Political Liberation, Not Evangelization
If the indigenous peoples of the Amazon exist and defend their rights today at the international level, it is certainly the result of the action of these modern missionaries. The Pan-Indian movement, which brings together 200 indigenous organizations, has in fact been structured through the action of the Indigenous Missionary Council (CIMI). Never could a dusting of peoples spread over vast expanses have united and organized without the permanent intervention of this organism.
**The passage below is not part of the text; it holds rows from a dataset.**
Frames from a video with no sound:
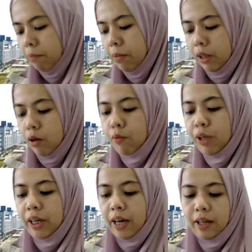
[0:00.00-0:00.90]
but we
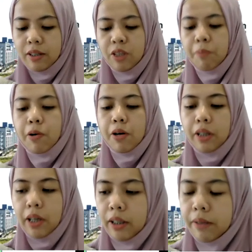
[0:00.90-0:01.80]
can't separate
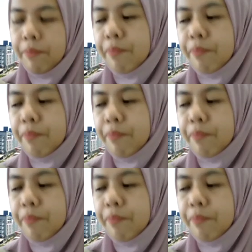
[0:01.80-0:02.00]
it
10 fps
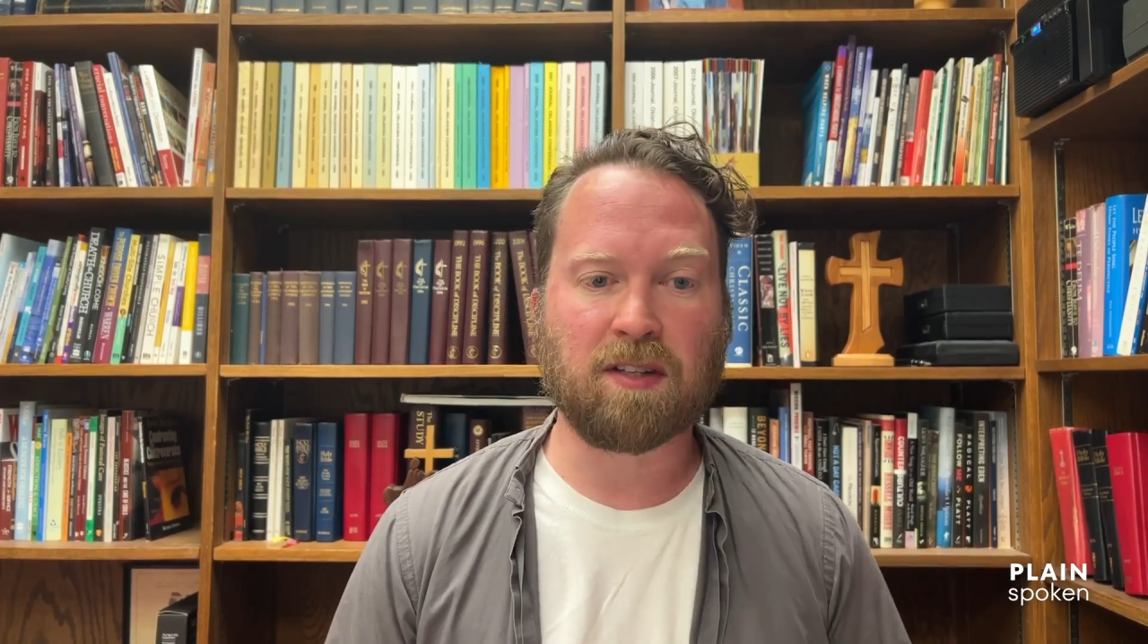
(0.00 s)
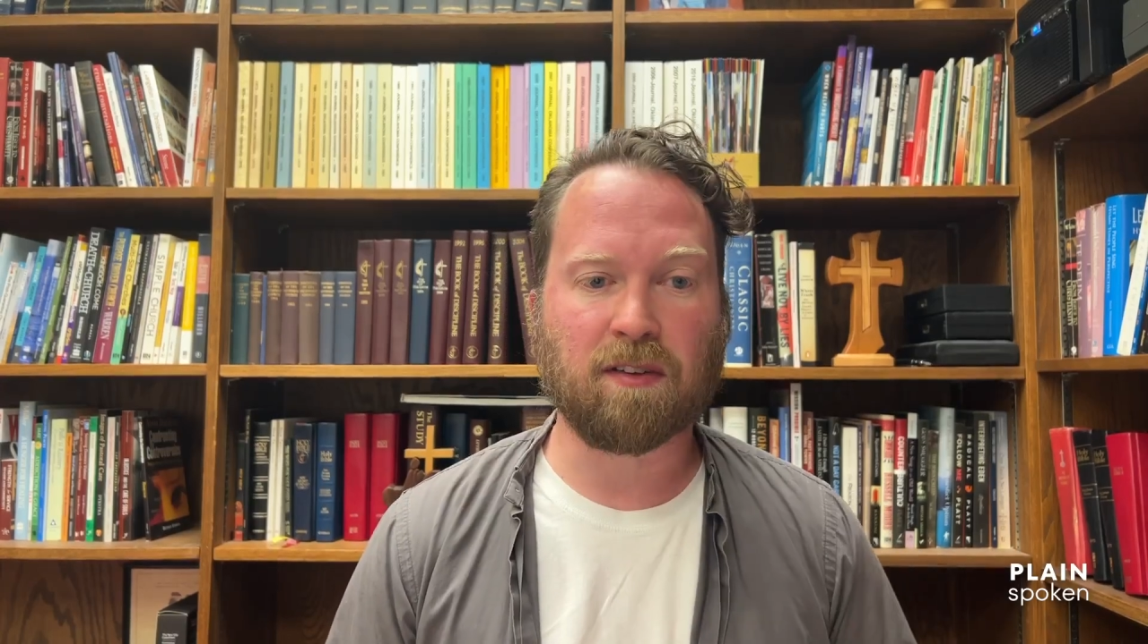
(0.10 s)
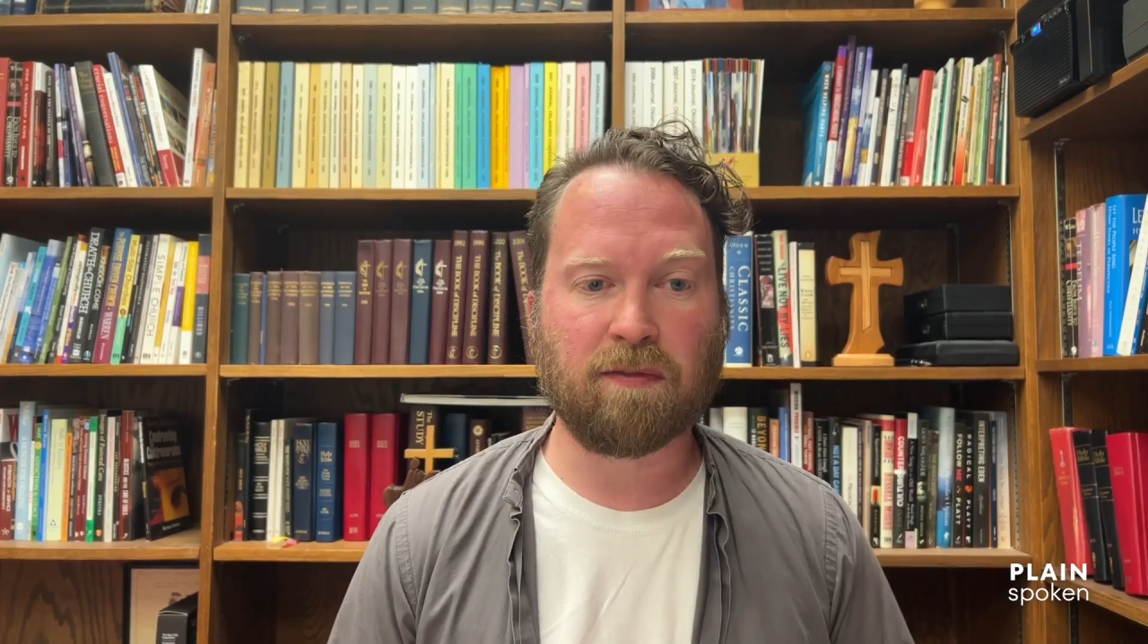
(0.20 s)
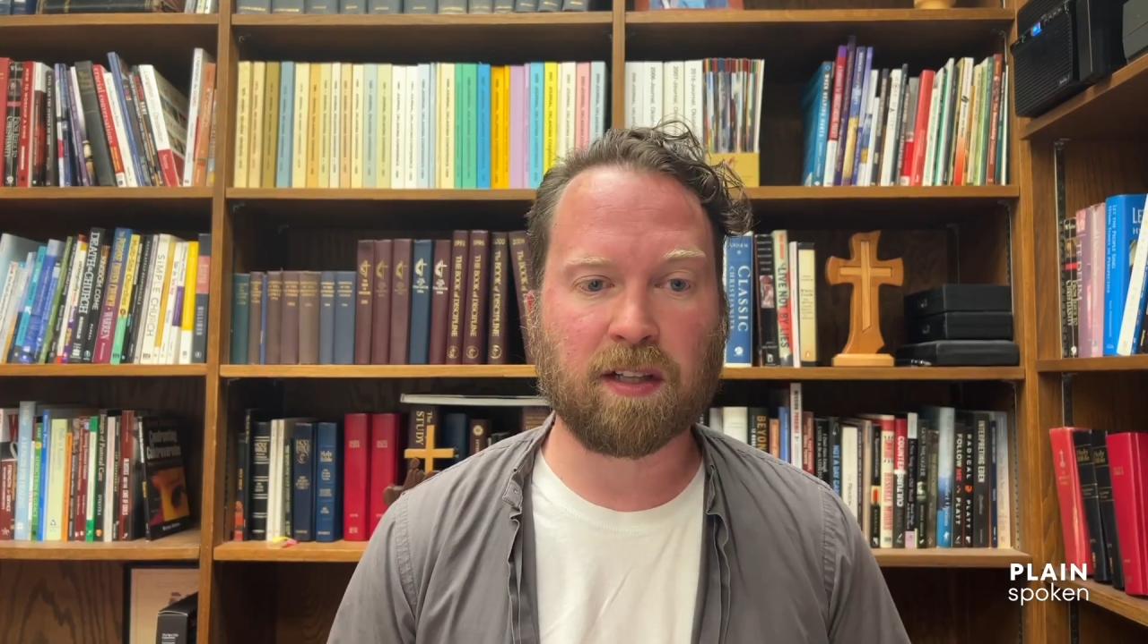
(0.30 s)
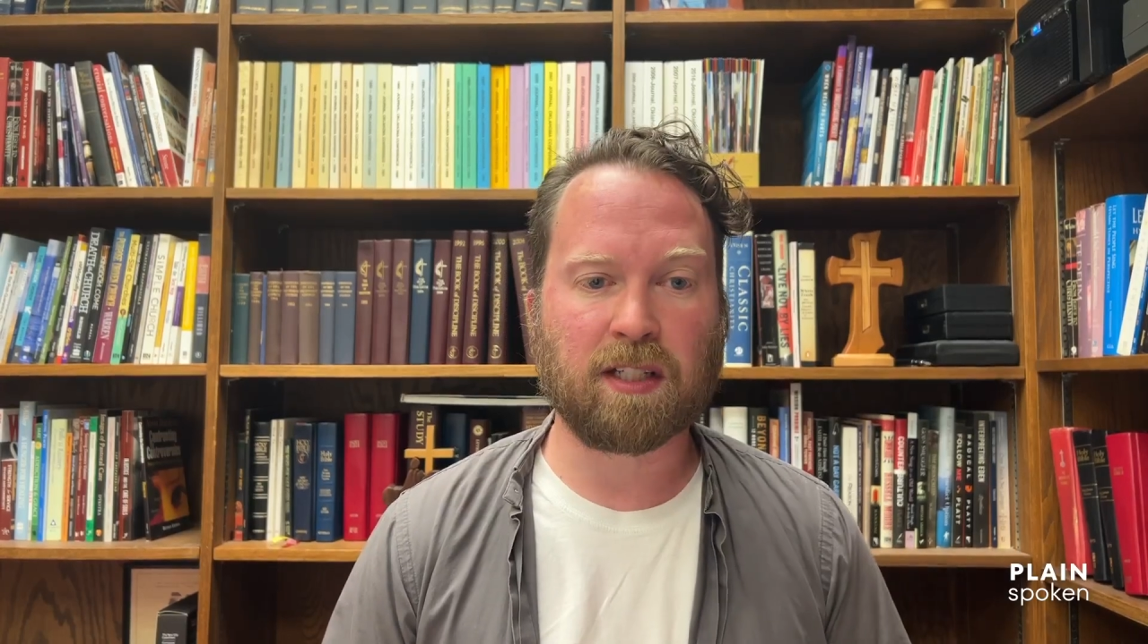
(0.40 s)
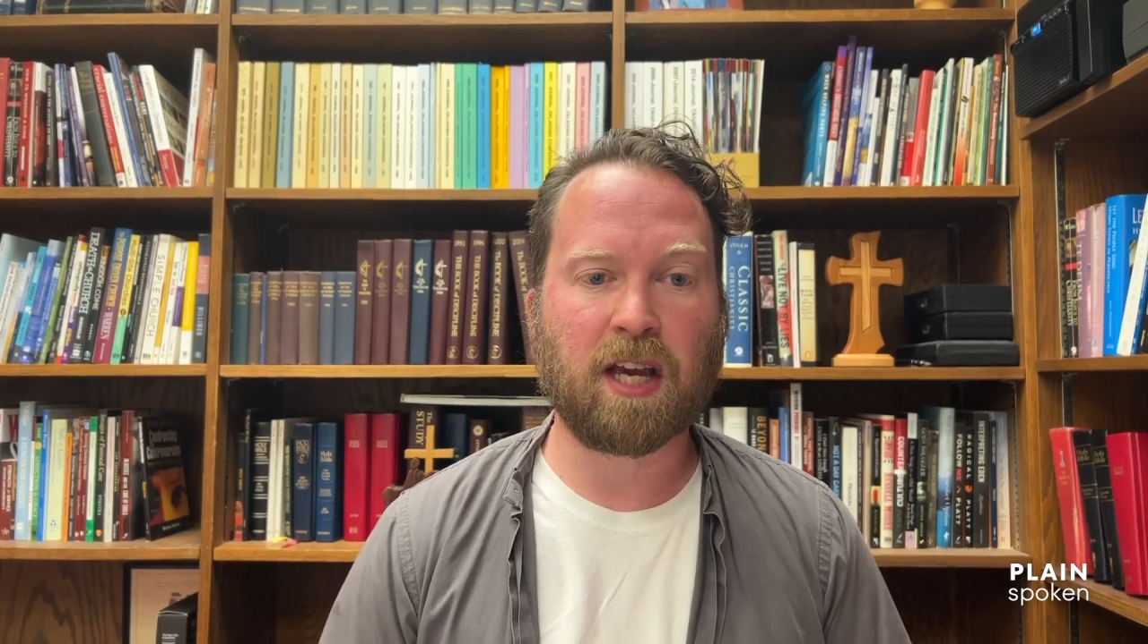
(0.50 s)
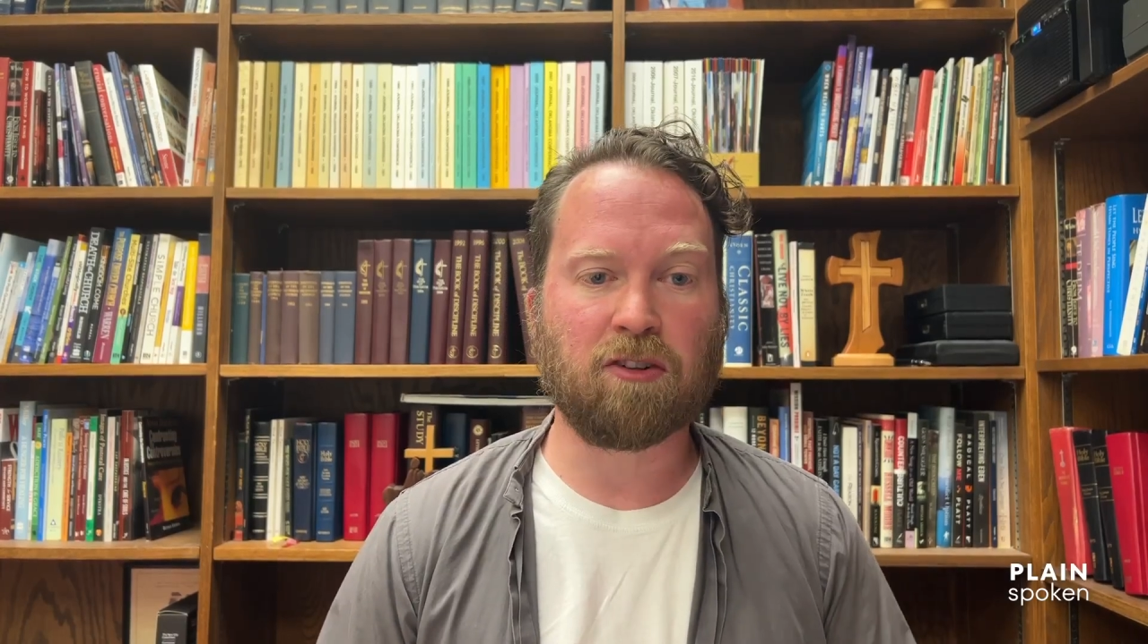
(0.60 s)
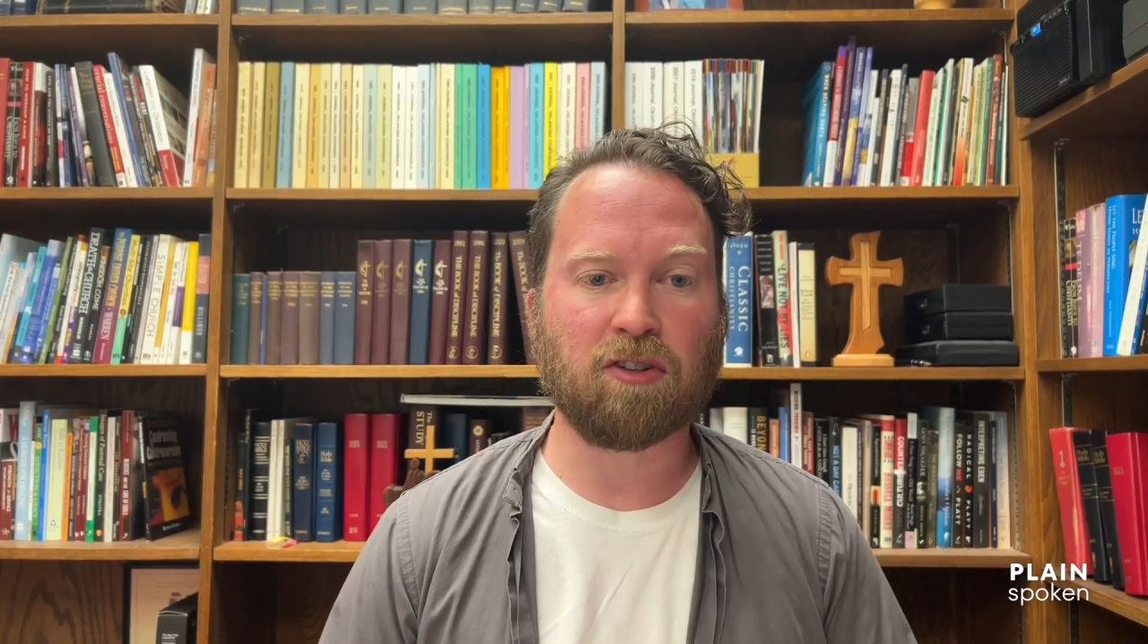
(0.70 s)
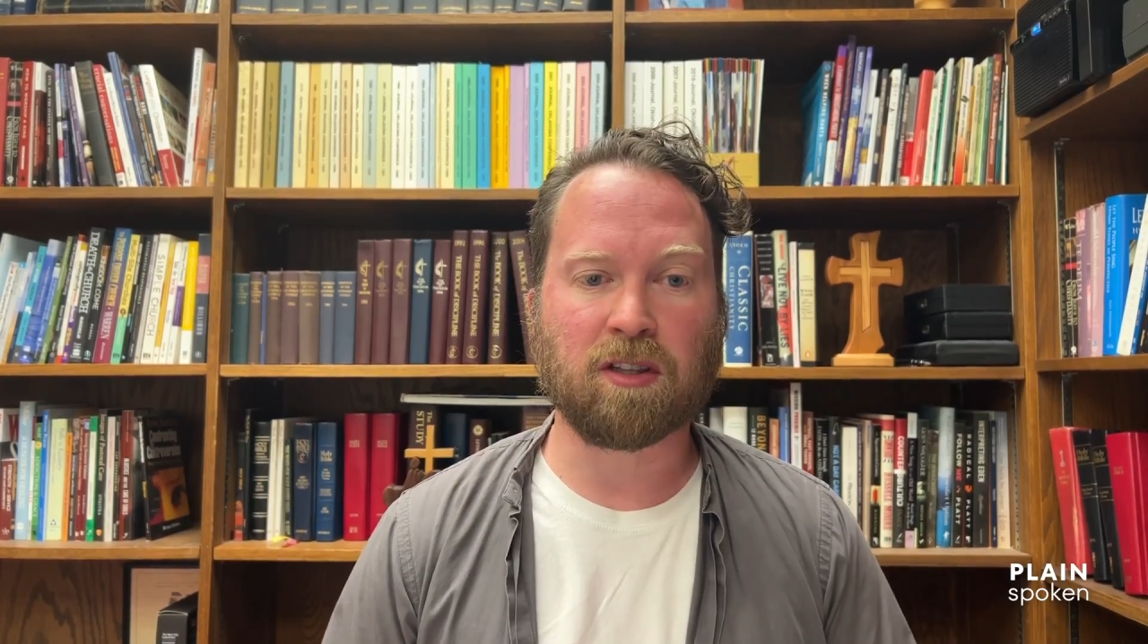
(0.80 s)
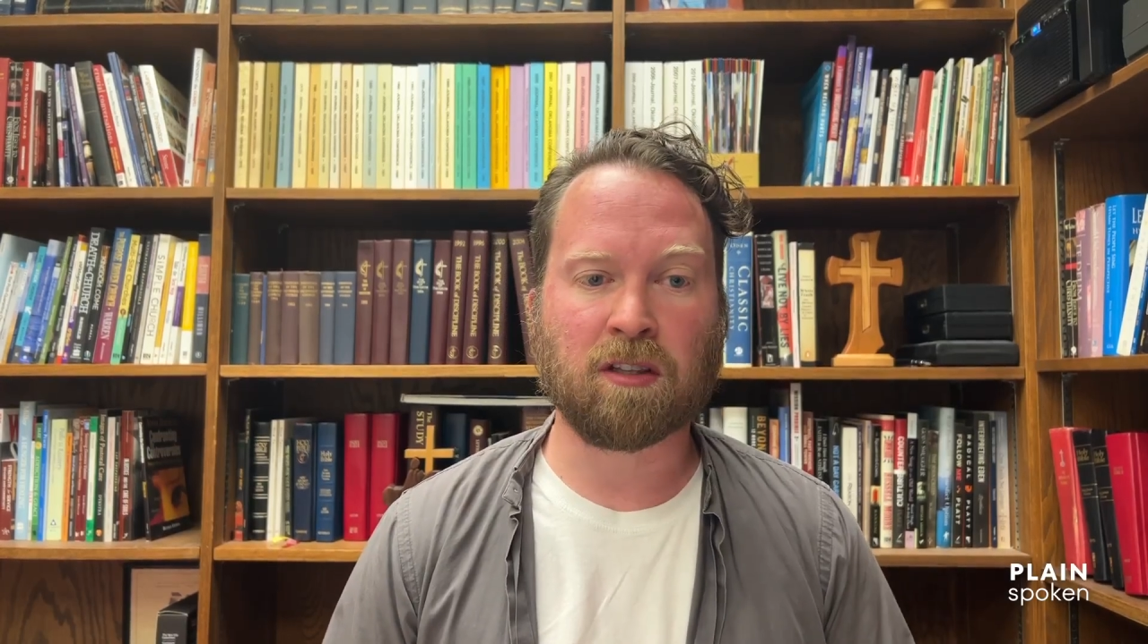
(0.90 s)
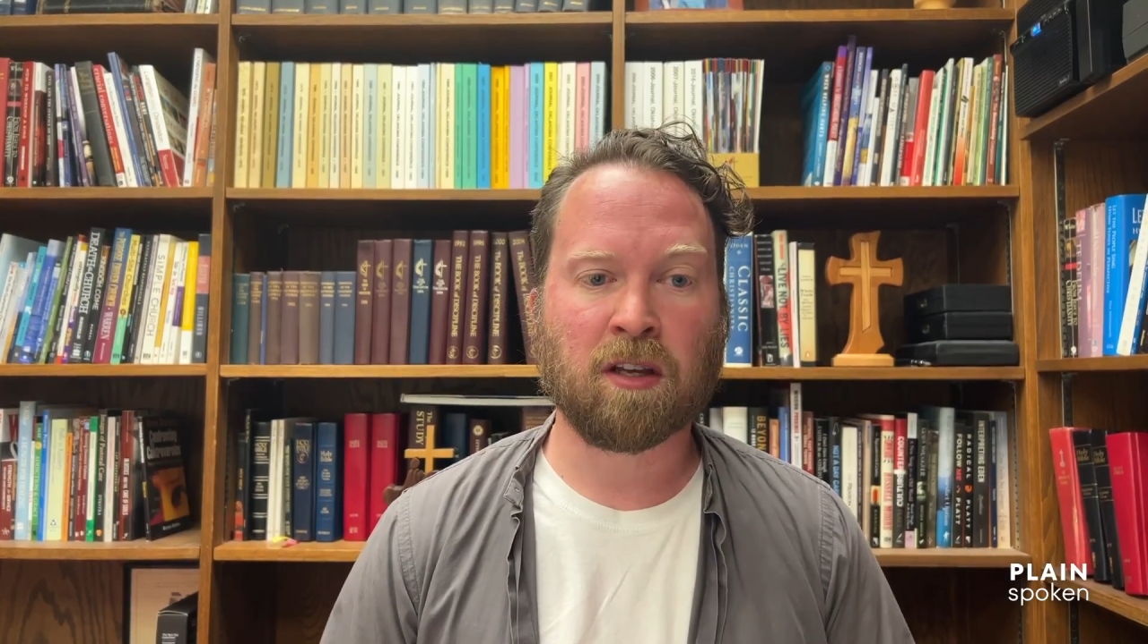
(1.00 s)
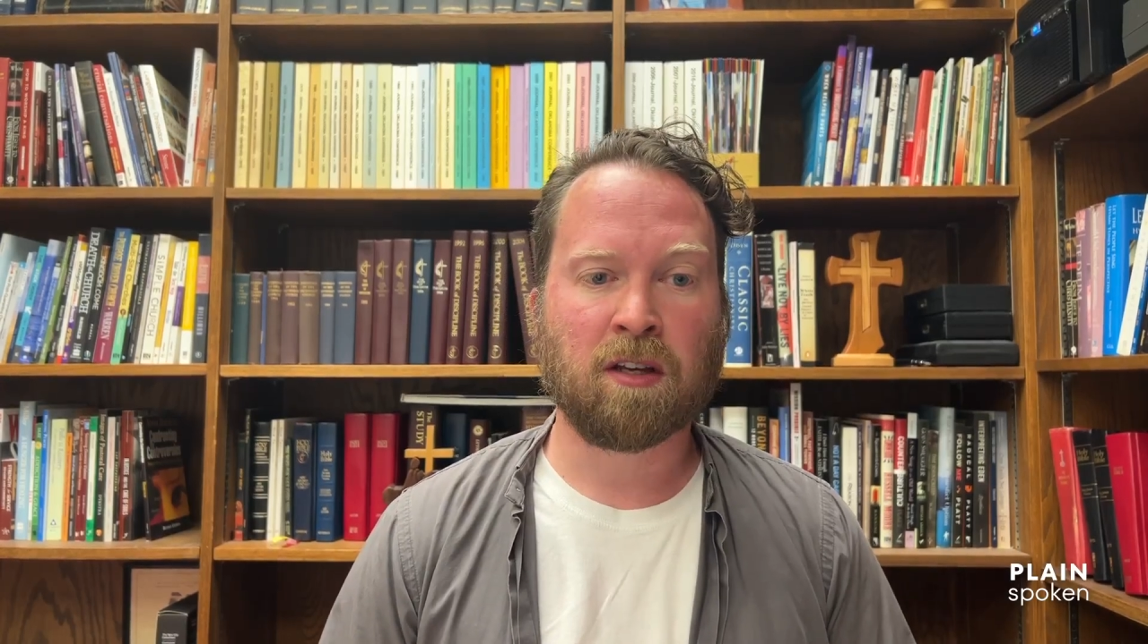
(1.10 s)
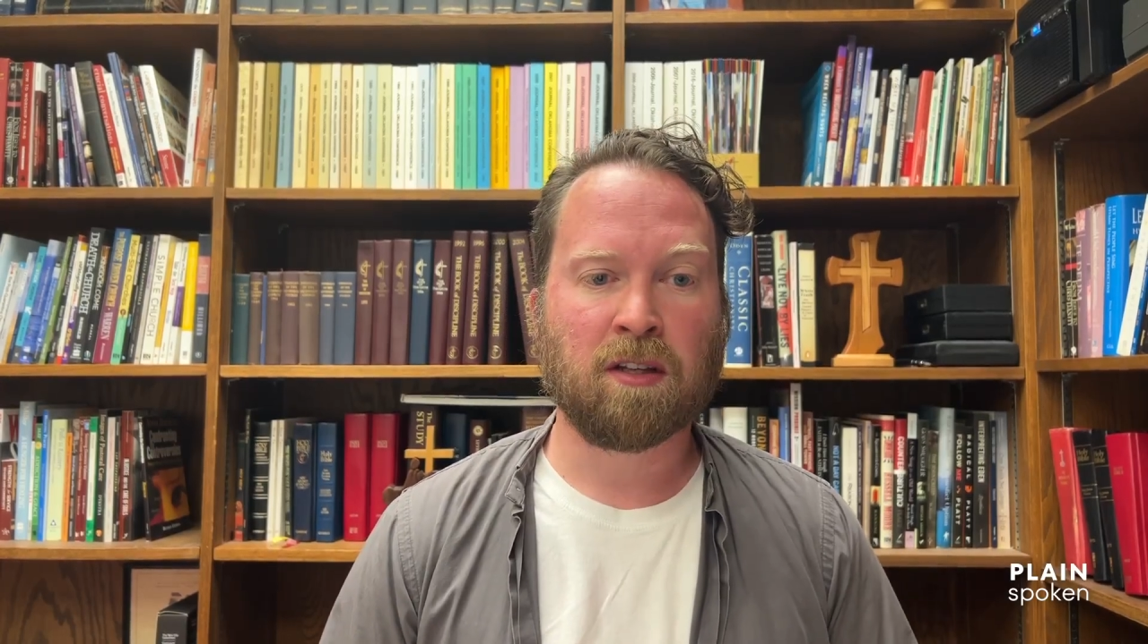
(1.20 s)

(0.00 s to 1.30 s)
disaffiliation.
The neo-missionaries have worked to protect their protégés from the forces threatening their existence and their territory.
Their ultimate demand is to put the Amazonian territory back into the hands of the indigenous peoples, under the control of a supranational authority, as evoked by Pope Francis’ encyclical Laudato si’ (no.175).
The situation of Catholicism in the Amazon is a perfect example of what misguided missionary action can bring about. What remains of the divine charity to which all the activity of the Church is subordinated? What has happened to the Faith, the evangelical morals, and the Christian mores which alone procured eternal?